Miloš Reljić

Personal information
- Full name: Miloš Reljić
- Date of birth: 12 June 1989 (age 37)
- Place of birth: Petrovac na Mlavi, SFR Yugoslavia
- Height: 1.76 m (5 ft 9+1⁄2 in)
- Position: Forward

Senior career*
- Years: Team / Apps / (Gls)
- 2007–2011: Red Star Belgrade / 2 / (1)
- 2008–2009: → Srem (loan) / 20 / (4)
- 2009: → Sopot (loan) / 2 / (0)
- 2010–2011: → BSK Borča (loan) / 13 / (0)
- 2011: Lokomotiv Plovdiv / 7 / (0)
- 2012–2013: Valsta Syrianska / 23 / (7)
- 2013–2014: Znojmo / 21 / (3)
- 2014: Sloga Petrovac / 14 / (2)
- 2015: Velež Mostar / 25 / (2)
- 2016: Sloga Petrovac / 14 / (5)
- 2016–2017: Kolubara / 23 / (4)
- 2017–2018: Ungheni
- 2018–2019: Budućnost Dobanovci / 9 / (1)
- 2019: IMT
- 2020-2022: Sloga 33
- 2022-2023: Rudar 1947 Stamnica

= Miloš Reljić =

Serbian footballer

Miloš Reljić (Serbian Cyrillic: Милош Рељић; born 12 June 1989) is a Serbian retired footballer.

==Club career==
He played for the U-19 at Red Star Belgrade before moving out on loan to FK Srem.

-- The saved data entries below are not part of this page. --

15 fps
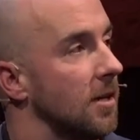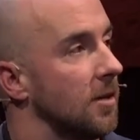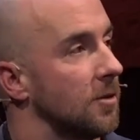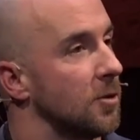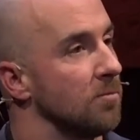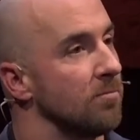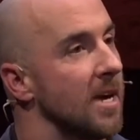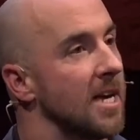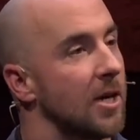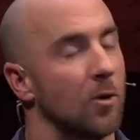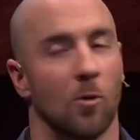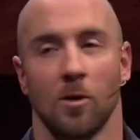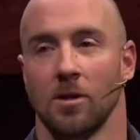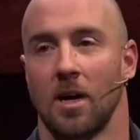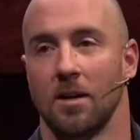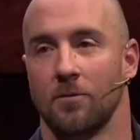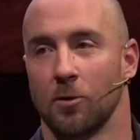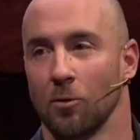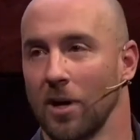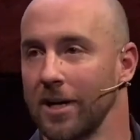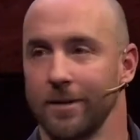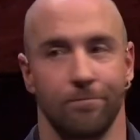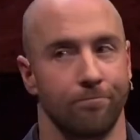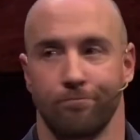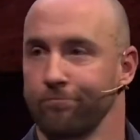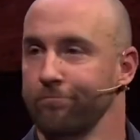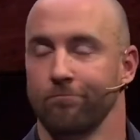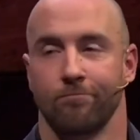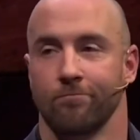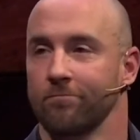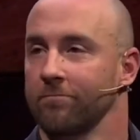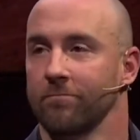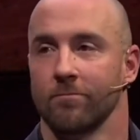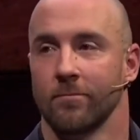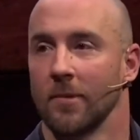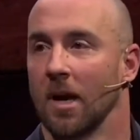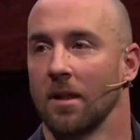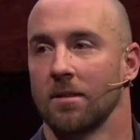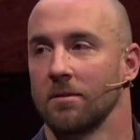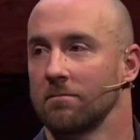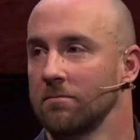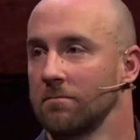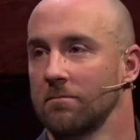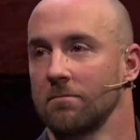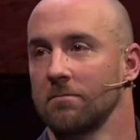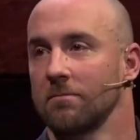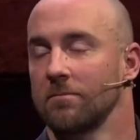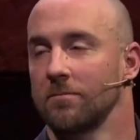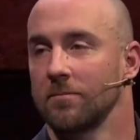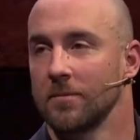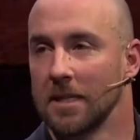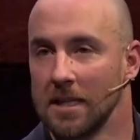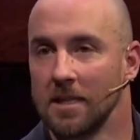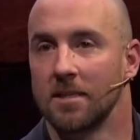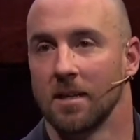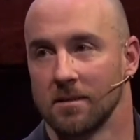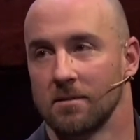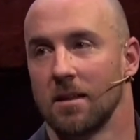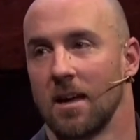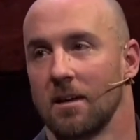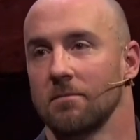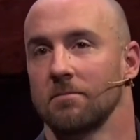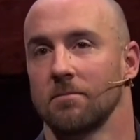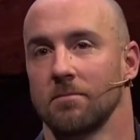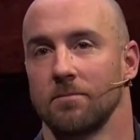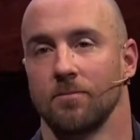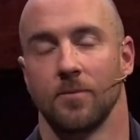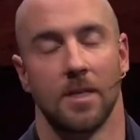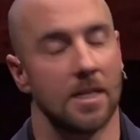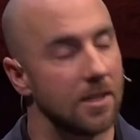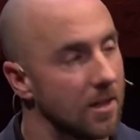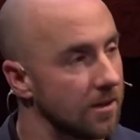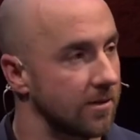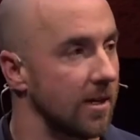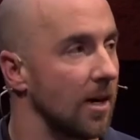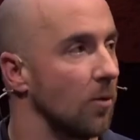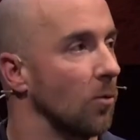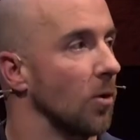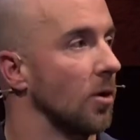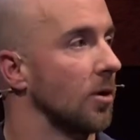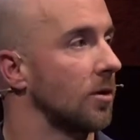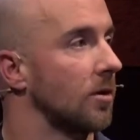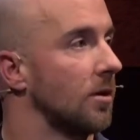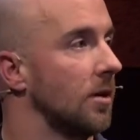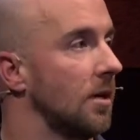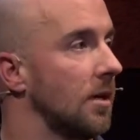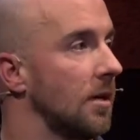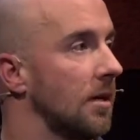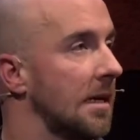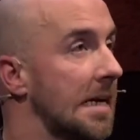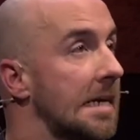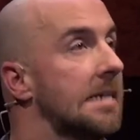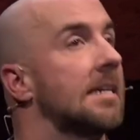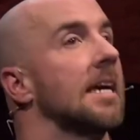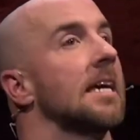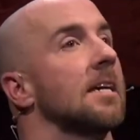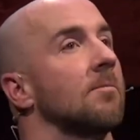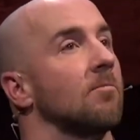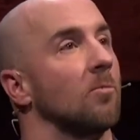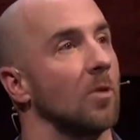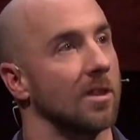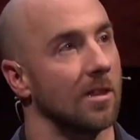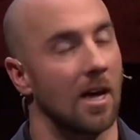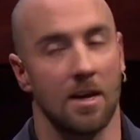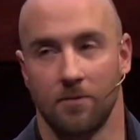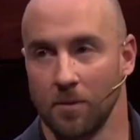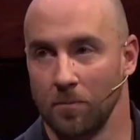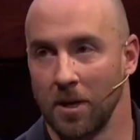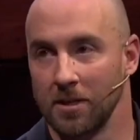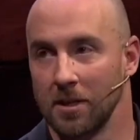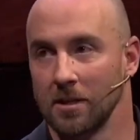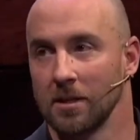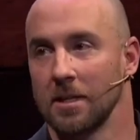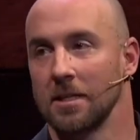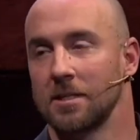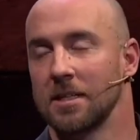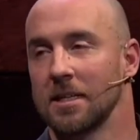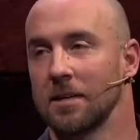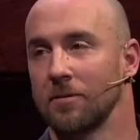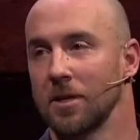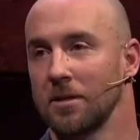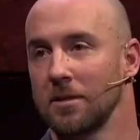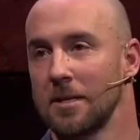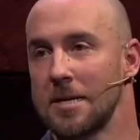to make your life great. Nothing. He does that. He does that work. He came with life abundantly to give it.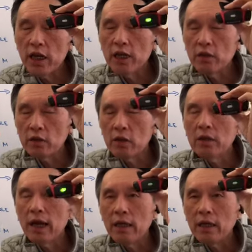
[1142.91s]
and you know
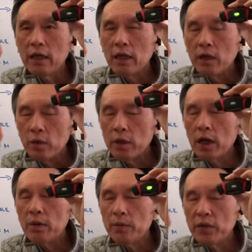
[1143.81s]
that
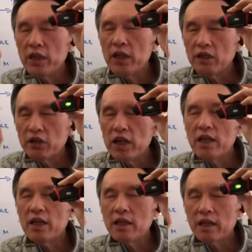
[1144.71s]
breathing
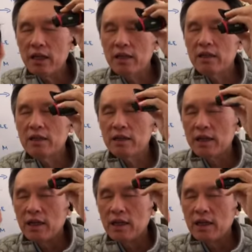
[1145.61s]
training is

In 2009 Reljic returned to Red Star Belgrade.

In February 2018, Reljić left FC Ungheni and joined Budućnost Dobanovci. He left the club again in February 2019, before joining FK IMT in the summer 2019, which he left at the end of the year and then returned to Sloga Petrovac in January 2020.